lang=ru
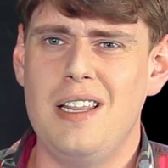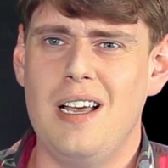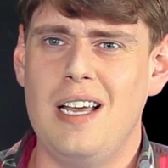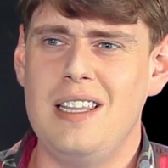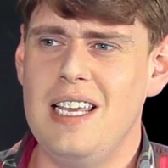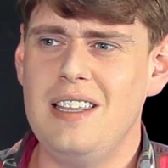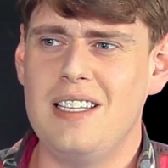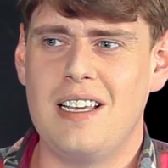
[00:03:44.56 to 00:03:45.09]

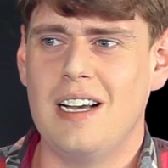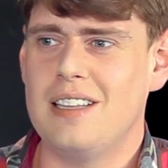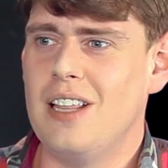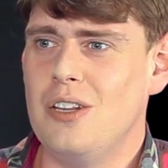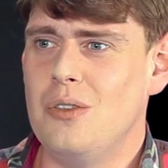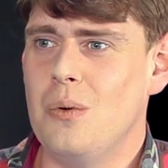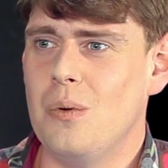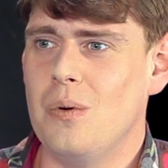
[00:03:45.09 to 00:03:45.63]
они это как-то
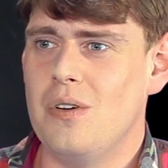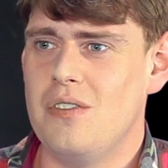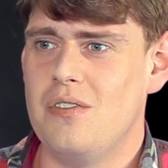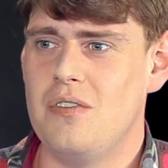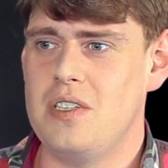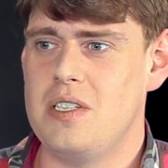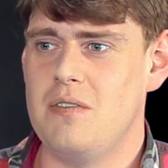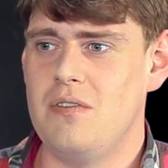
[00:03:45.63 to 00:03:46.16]
ну,
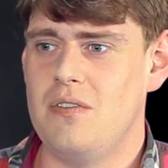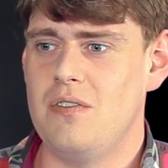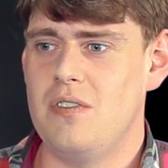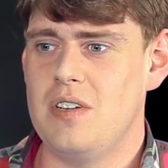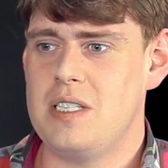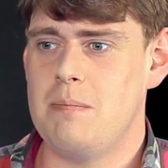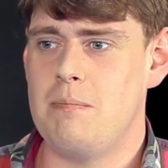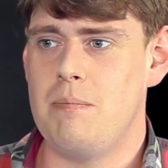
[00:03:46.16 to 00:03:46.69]

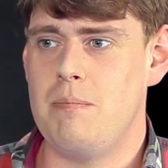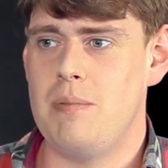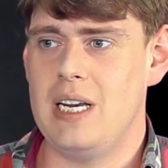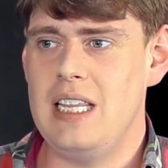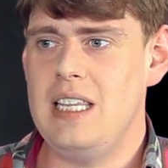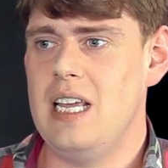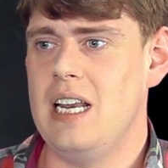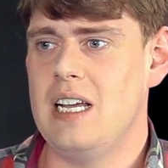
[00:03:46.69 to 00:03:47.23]

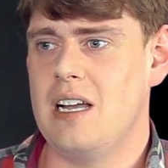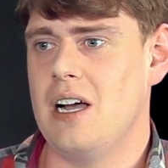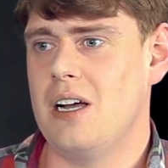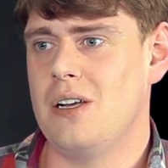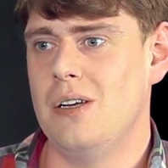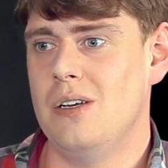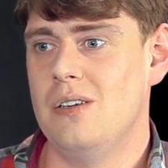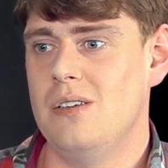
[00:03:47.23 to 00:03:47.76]
восприняли
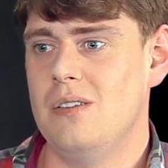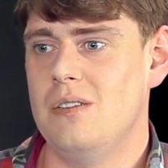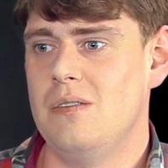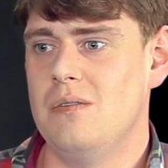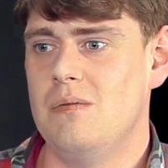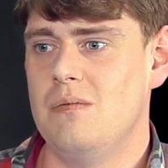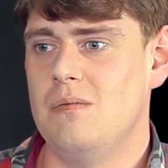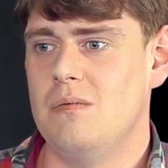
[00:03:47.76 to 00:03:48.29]
как
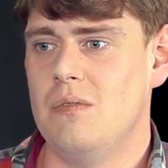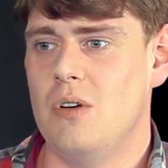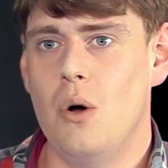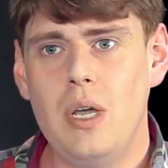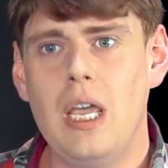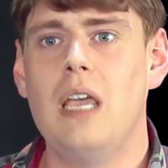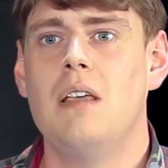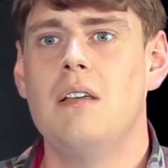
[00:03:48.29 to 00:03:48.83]

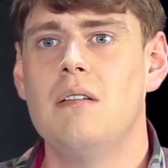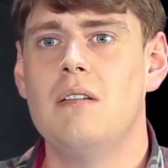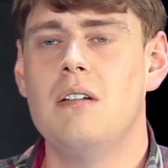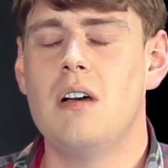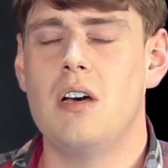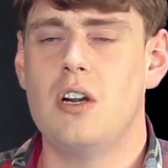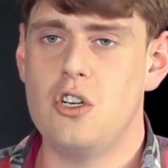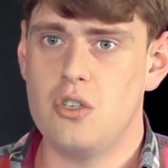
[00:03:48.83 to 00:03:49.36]
«Окей,
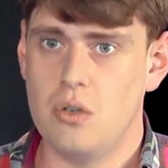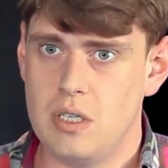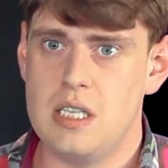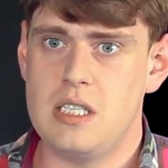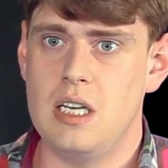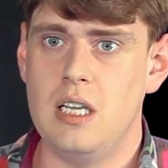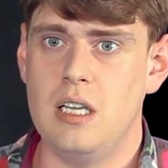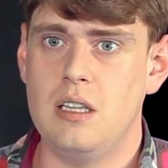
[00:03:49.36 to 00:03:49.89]
хорошо,
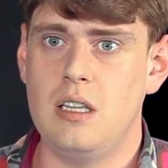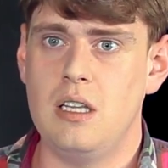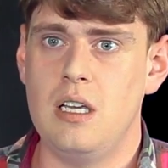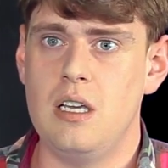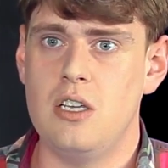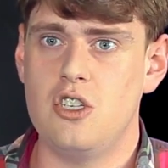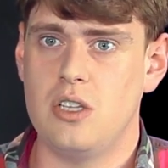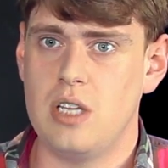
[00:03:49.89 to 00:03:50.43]
если
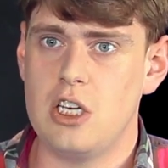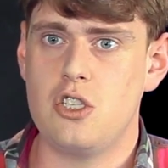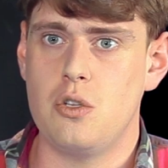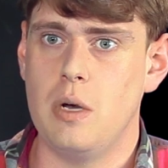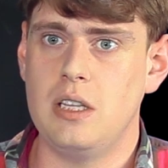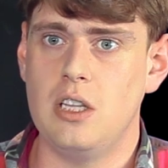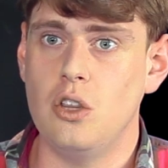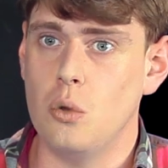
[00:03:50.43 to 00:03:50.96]
ты считаешь,
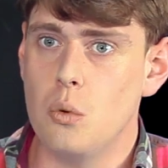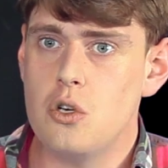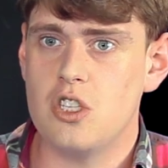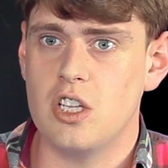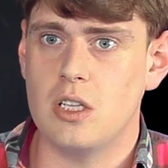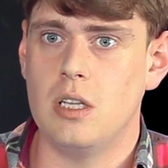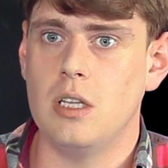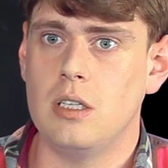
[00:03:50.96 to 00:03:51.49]
что это
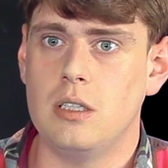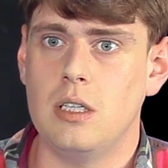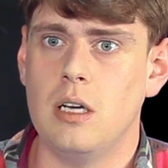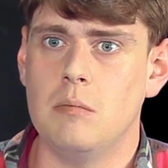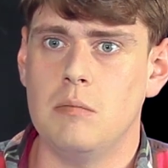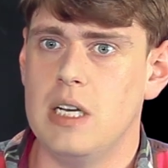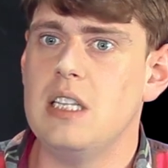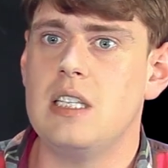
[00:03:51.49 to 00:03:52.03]
нужно, тогда
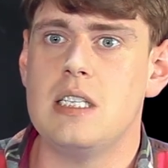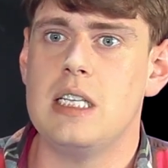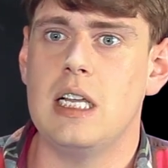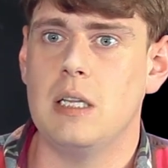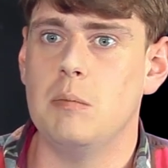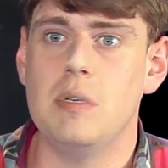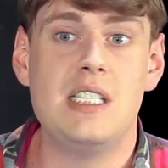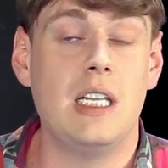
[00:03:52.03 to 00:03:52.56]
мы это
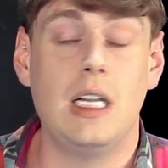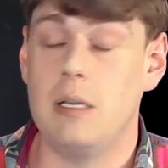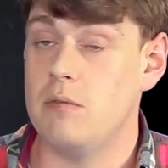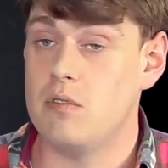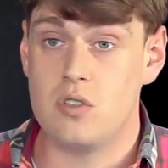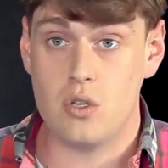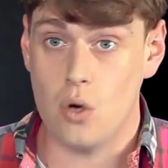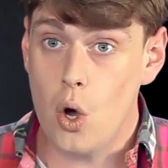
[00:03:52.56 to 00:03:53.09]
сделаем, мы сделаем
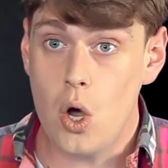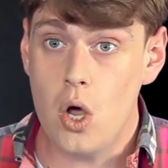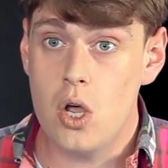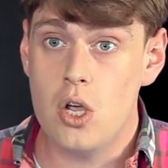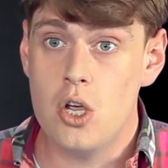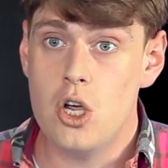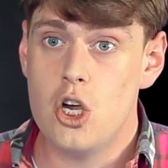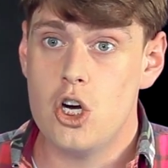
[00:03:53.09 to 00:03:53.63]
все,
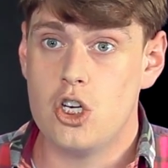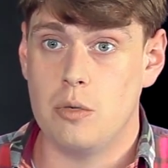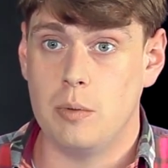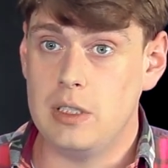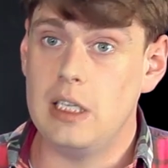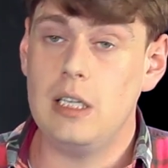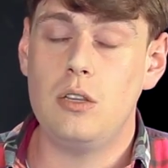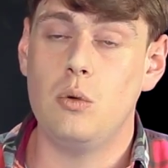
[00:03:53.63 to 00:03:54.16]
чтобы
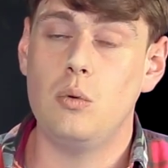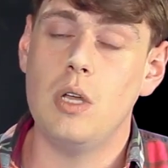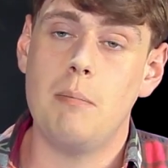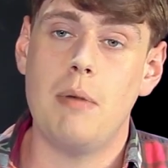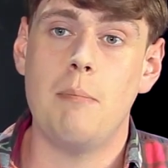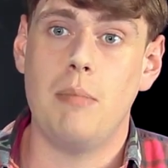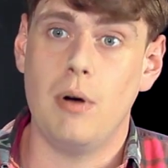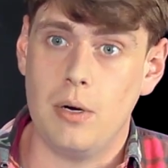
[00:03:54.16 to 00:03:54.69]
ты туда
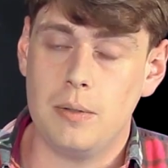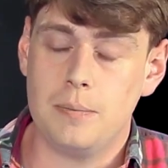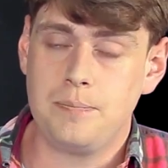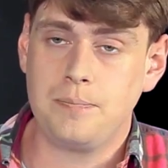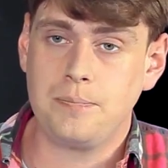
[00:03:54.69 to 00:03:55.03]
попал».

· · · · · · ·

**EXERCISE GOAL:**
Restate the full listing verbatim and drop every picture.

**SOLUTION BELOW:**
lang=ru
[00:03:44.56 to 00:03:45.09]

[00:03:45.09 to 00:03:45.63]
они это как-то
[00:03:45.63 to 00:03:46.16]
ну,
[00:03:46.16 to 00:03:46.69]

[00:03:46.69 to 00:03:47.23]

[00:03:47.23 to 00:03:47.76]
восприняли
[00:03:47.76 to 00:03:48.29]
как
[00:03:48.29 to 00:03:48.83]

[00:03:48.83 to 00:03:49.36]
«Окей,
[00:03:49.36 to 00:03:49.89]
хорошо,
[00:03:49.89 to 00:03:50.43]
если
[00:03:50.43 to 00:03:50.96]
ты считаешь,
[00:03:50.96 to 00:03:51.49]
что это
[00:03:51.49 to 00:03:52.03]
нужно, тогда
[00:03:52.03 to 00:03:52.56]
мы это
[00:03:52.56 to 00:03:53.09]
сделаем, мы сделаем
[00:03:53.09 to 00:03:53.63]
все,
[00:03:53.63 to 00:03:54.16]
чтобы
[00:03:54.16 to 00:03:54.69]
ты туда
[00:03:54.69 to 00:03:55.03]
попал».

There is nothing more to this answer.